THE BOMBER COMMAND MEMORIAL
We Will Remember Them
By Robin Gibb, Jim Dooley, Gordon Rayner, Steve Darlow and Sean Feast
Published by Fighting High Ltd,
ISBN: 978 0 9571163 1 3
Review by Mark Barnes for War History Online
This fantastic book tells the story of the memorial from conception to fruition interlaced with a history of the bomber offensive, some specific events and vignettes of the people; pilots, air gunners, erks and WAAFs. It is a gem.
That the thing took too long to happen – a lifetime – is as embarrassing as it is cruel. But it happened that way. We can’t change facts. I was going to base my review around an assault on the people responsible for the belittling of Bomber Command, from Churchill to the jobsworths of today hindering the memorial. But you know what. I just can’t be bothered. It’s a waste of effort. Here’s why:
I think back to a day sometime ago in the queue for the checkouts at Tesco where I got talking to a frail old man. I have no recollection of how it came up, but it transpired he’d been an air gunner on Lancasters. He stays with me as does his immense dignity and gentleness. He didn’t have long and he knew it; but he had this baring, not smug, no plastic patriotism, just pure class. I imagine he’s gone now.

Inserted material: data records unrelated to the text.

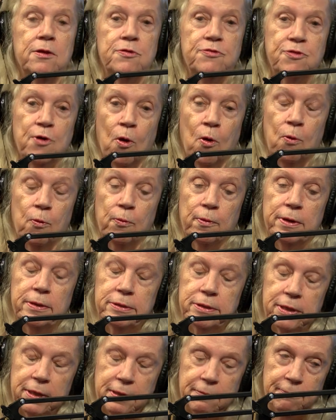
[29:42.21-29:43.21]
So,
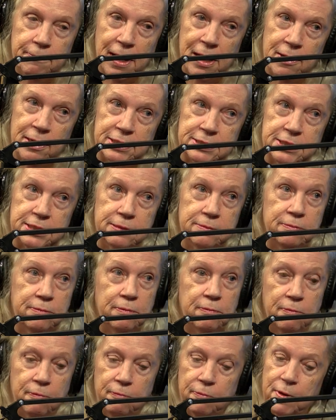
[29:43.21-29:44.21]
parent,
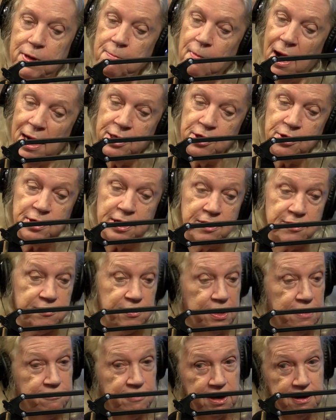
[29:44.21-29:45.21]
remind your
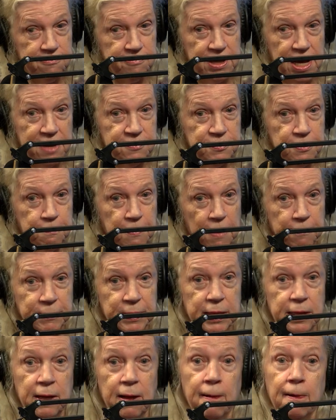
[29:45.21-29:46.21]
kids even if he has a
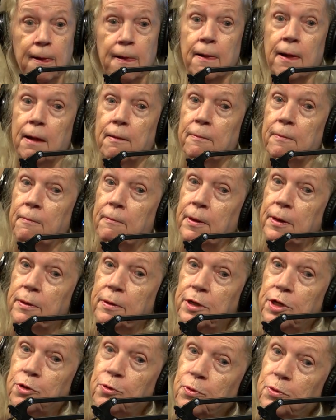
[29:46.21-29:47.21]
puppy,
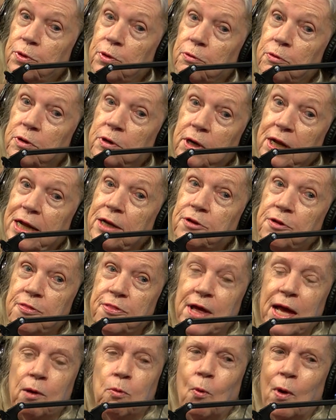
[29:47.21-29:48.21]
you need
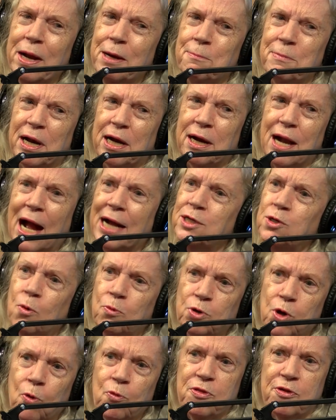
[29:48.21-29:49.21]
to think wait a minute, I
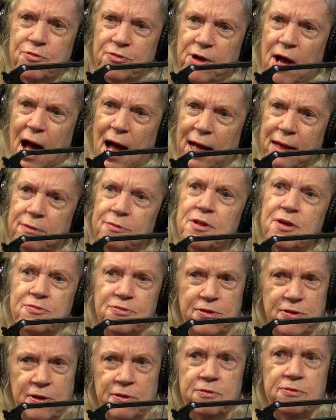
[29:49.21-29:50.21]
don't know this guy.
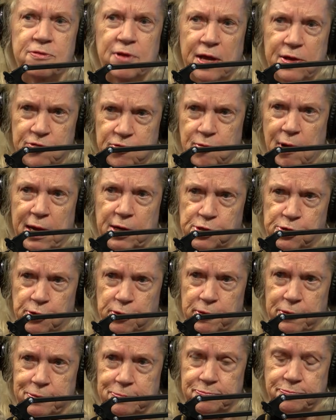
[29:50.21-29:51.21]
This is a
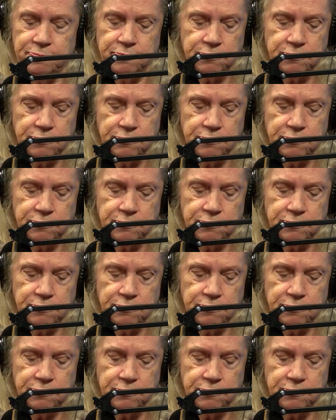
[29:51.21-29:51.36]
stranger.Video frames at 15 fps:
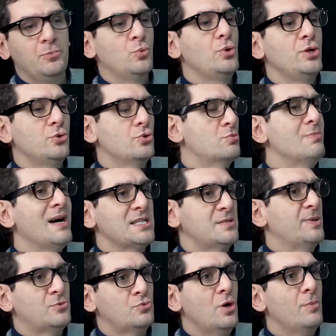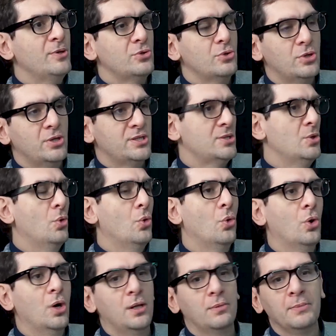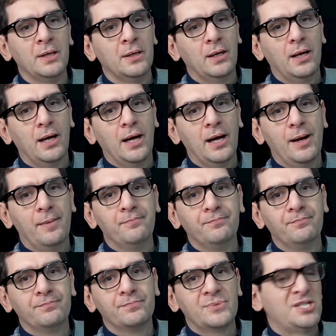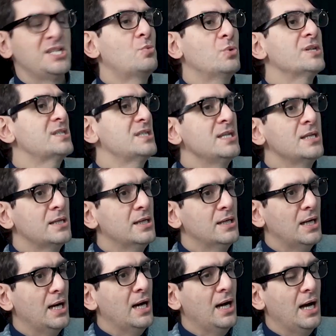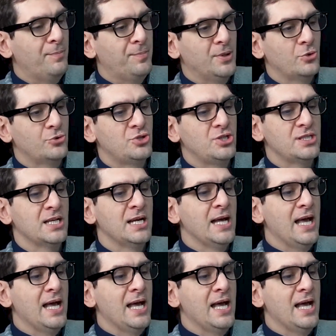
We use mass spectrometers or sequencing approaches,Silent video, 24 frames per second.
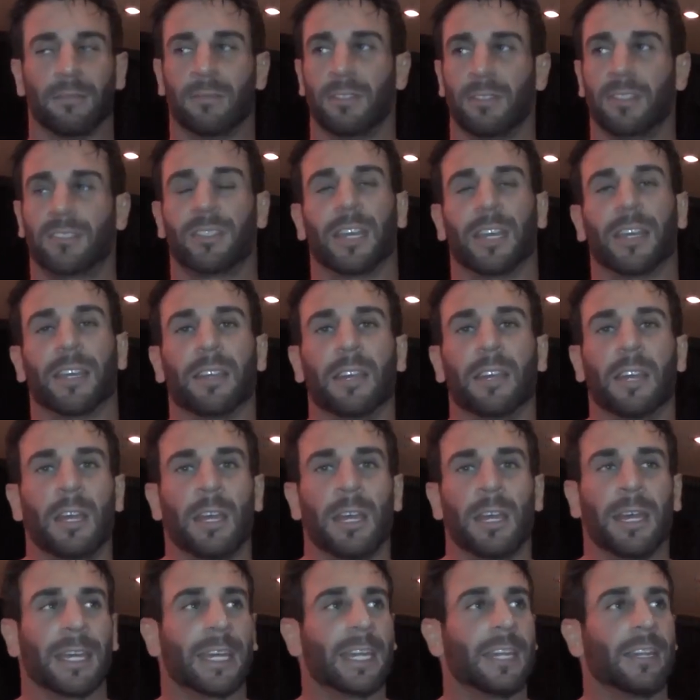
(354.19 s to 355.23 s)
it's like,
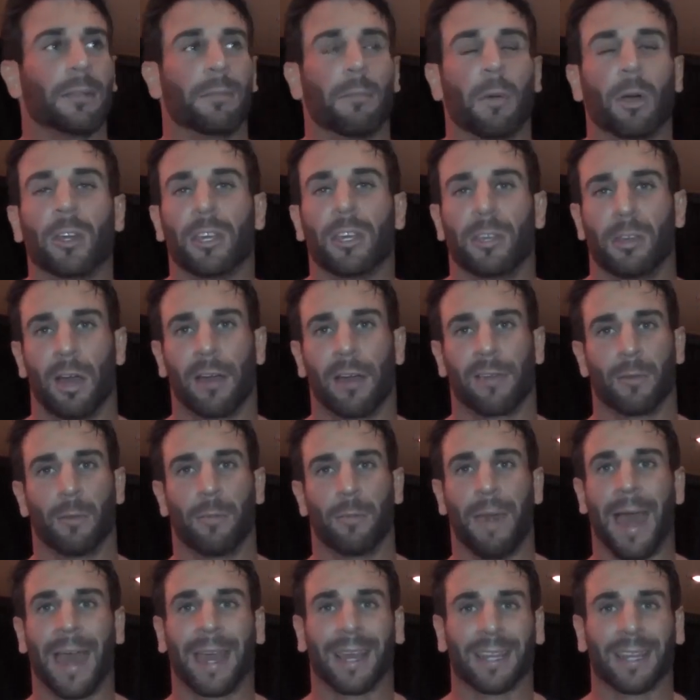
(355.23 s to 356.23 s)
getting the monkey off your back.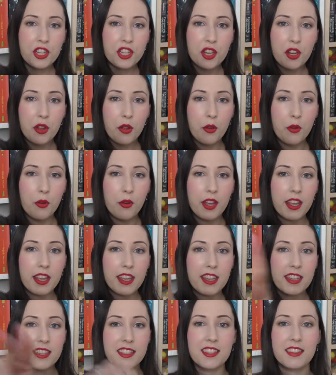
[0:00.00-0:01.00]
two
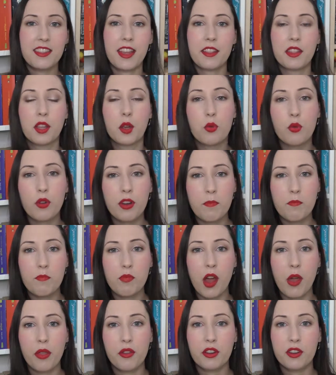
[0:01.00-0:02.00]
is that the Grimm
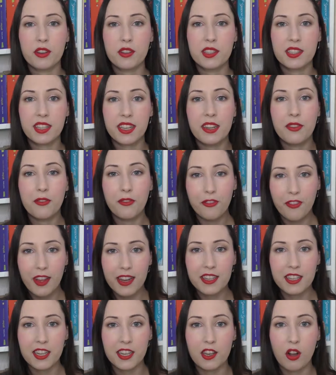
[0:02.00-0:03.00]
brothers
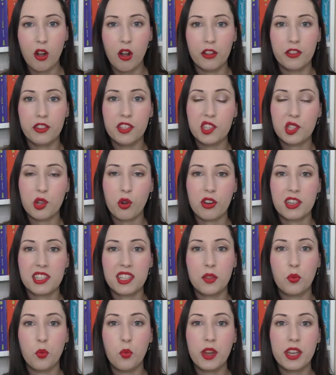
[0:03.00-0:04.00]
invented all the stories
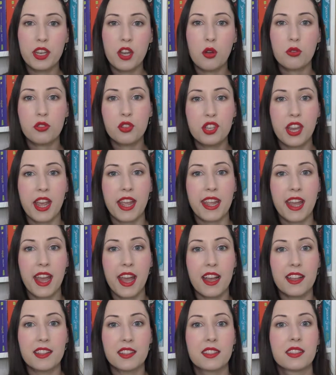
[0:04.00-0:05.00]
that we know today
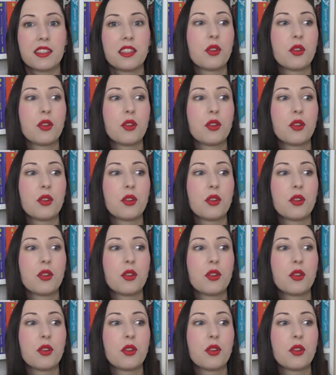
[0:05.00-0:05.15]
as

This memorial, better late than never, is for him; not just for the men who never came home. It’s for all of them. Arthur Harris said of that awkward talisman Guy Gibson that he would be “above the salt” in his particular Valhalla. But from this great distance they all are, aren’t they?
I haven’t seen the memorial yet, a small matter to be corrected next year. It is a triumph for the Bomber Boys, of course, and for the people who made it happen. Here, too, some of them are gone. The musician Robin Gibb didn’t live to see it’s unveiling and how sad that is for he was dynamic in the inception. The 617 Squadron and Battle of Britain veteran Tony Iveson died only this month, his duty done. They both leave a hole. But you can fill it in pride and gratitude for what they achieved.
This book does a lot in a short amount of space. It tells important stories and shines light on the people, some wholly unexpected, who ended a hurt and built a memorial we should all honour. It gives us some of Harris’ Old Lags and they are ours, make no mistake. If you’re lucky enough to meet one and learn something of him, cherish the moment. The Bomber Boys were the Whirlwind but now they are a barely perceptible breeze. Britain’s victory seems further away than these seventy years suggest. But books like this and the memorial itself keep something of them alive. The Elegy For a Rear Gunner has it right; in a hundred years from now they’ll still be twenty-one. Per Ardua Ad Astra never rang more true.